062
僕の妻が、雫が死んだのは家の近くの大きな交差点だった。
あの、電話のあと。
本当に、直後だったらしい。
夫の夕飯が楽しみで、泣きだしたまだ小さい息子が心配で、家族に早く逢いたいと胸を躍らせていた若い母親に、
二トントラックが突っ込んだのは――――――……
理不尽だ。
トラックが突っ込むべき対象は他にもたくさんあった。そんな、必死に生きているだけの母親に突っ込むよりも、犯罪者、社会不適合者。悪いとは思うけれど、余命いくばくもない人に突っ込んだ方が、よっぽど、と思ってしまう。
そうだ、僕に突っ込めば良かった。
僕が死ねばそれは、それでよかったんだ。
僕の大事な妻と、息子の、それ以外だったらそれは誰でもよかった。
鼻を両の掌で押しつぶすように包み込みながら、ぼう、っと考える。
守りたいものができたら、出来てしまったらみんながみんな、こんな風に冷酷になってしまうものなのか。
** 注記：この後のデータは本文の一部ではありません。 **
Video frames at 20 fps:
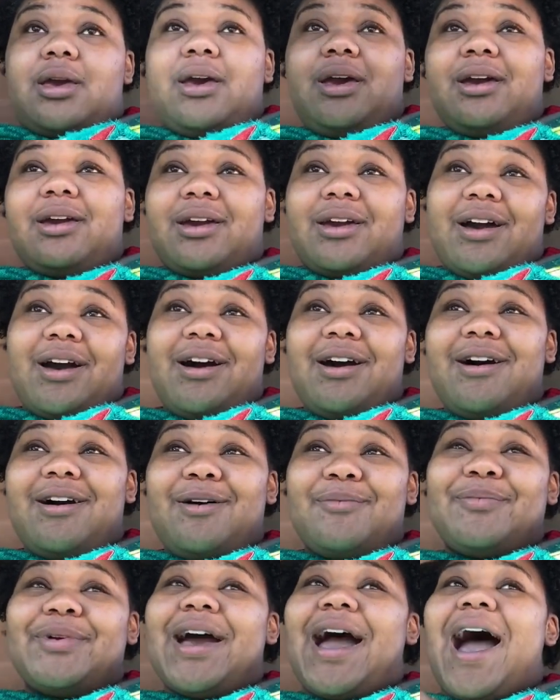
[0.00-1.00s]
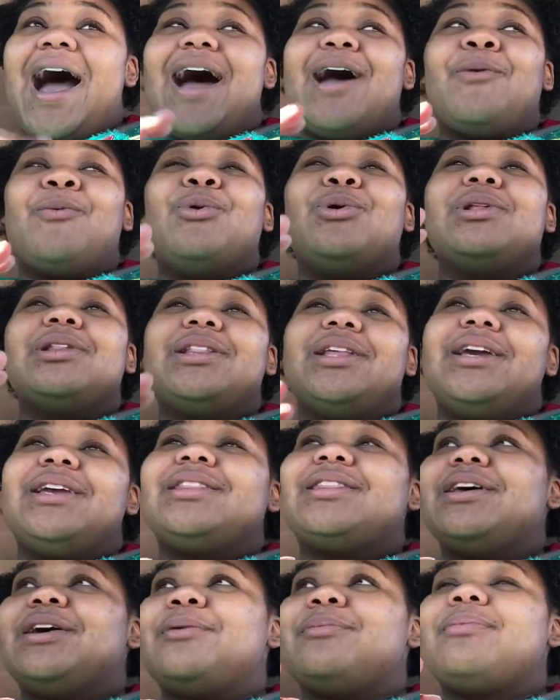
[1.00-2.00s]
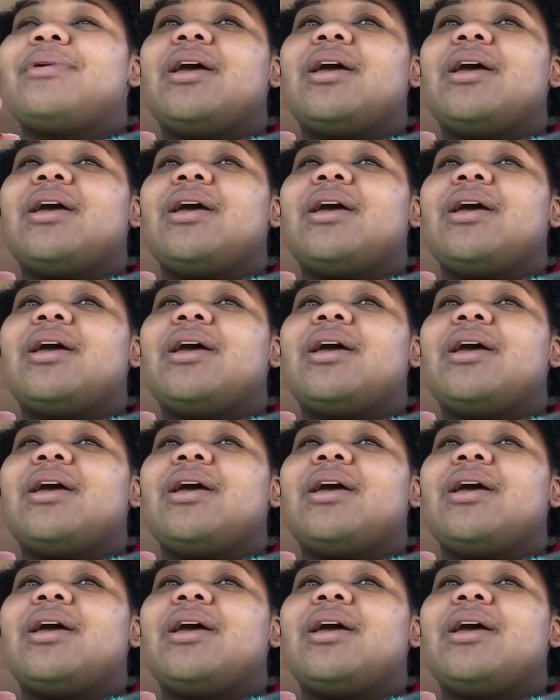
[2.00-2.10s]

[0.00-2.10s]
called, but I will link them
そして、守れなかった時、こんなに苦しいものなのか。
なら。
父さんはどれほど苦しかっただろう。
妻が目の前で死んだのを見た。なのにその原因は腕の中ですやすやと、眠りこけていて、守るべき、大切なものだ。
どれほど苦しかっただろう。
恨むものがなくて、どれだけ運命を呪っただろうか。
そして、自分は幼い息子を残して死んでいかなければならなかった―――――……
大好きで仕方がなくて、かまってほしくて甘えていた父さんの事を思い出していた。膝の上に乗って、父さんに頭を撫でてもらって。
絵を描くのを覚えたのも、確かこのころだ。
入院中の父さんへ、絵を描いて、喜んでもらおうと必死になって。
そっと、できあがった“彼女”の顔を片手で触れる。
この顔が無くなったのは、その「理不尽」の瞬間だ。
ブレーキ痕は、なかったと言う。出したそのままのスピードで、突っ込んだトラックに、あっさりと雫の身体は吹っ飛んだのだろう。
そして、細い身体はコンクリートにたたきつけられて。
想像しただけで、吐き気がする。
痛みは、なかったのかな。どうせなら、一瞬で終わってくれた方が楽だったろう。―――――でも。
彼の話によると、引かれる直前響き渡った、クラクションの音で、彼女は気を失ったように倒れたのだと言う。
「俺でも、肩が跳ねました。あの、その……ヘッドフォンは、はずしてた、から」
ひしゃげた彼女のヘッドフォン。届けてくれたのが彼なのだから当たり前だが、そこまで聞いていたのか。
「ワイドショーで持ちきりですよ、天才画家の妻死す、って」
冷たい笑みが脳裏をよぎった。
出来上がった、彼女の顔は、よくできたと思う。
雫がなくした半分にちゃんと沿うように、削った石膏。その上に描いただけのハリボテの顔。
だが、触れなければ、これがまさか偽物だとは思わないだろう。
不思議と、胸の底にあるのは、ついこの間までの冷たいしこりではない。
そうだ、少しずつ、楽になっているんだ―――――
思い出して、吐き出して、そして忘れていくのだろう。これから、長い、永い時間をかけてゆっくりと。
紫苑は、どうなのかな。
唐突に浮かんできた問に苦笑う。
覚えているわけがないか。彼女の事なんか、―――だよね。
伝えよう。
忘れてしまうなら、そう、心の中で決める。
描くのはこれが最後なんて言わない。描く。それしか僕には能がないんだ、だから、描かなきゃ。
伝えるために。刻んでおくために。残すために――――遺すために。
僕が息をすることを決めた、その瞬間だった。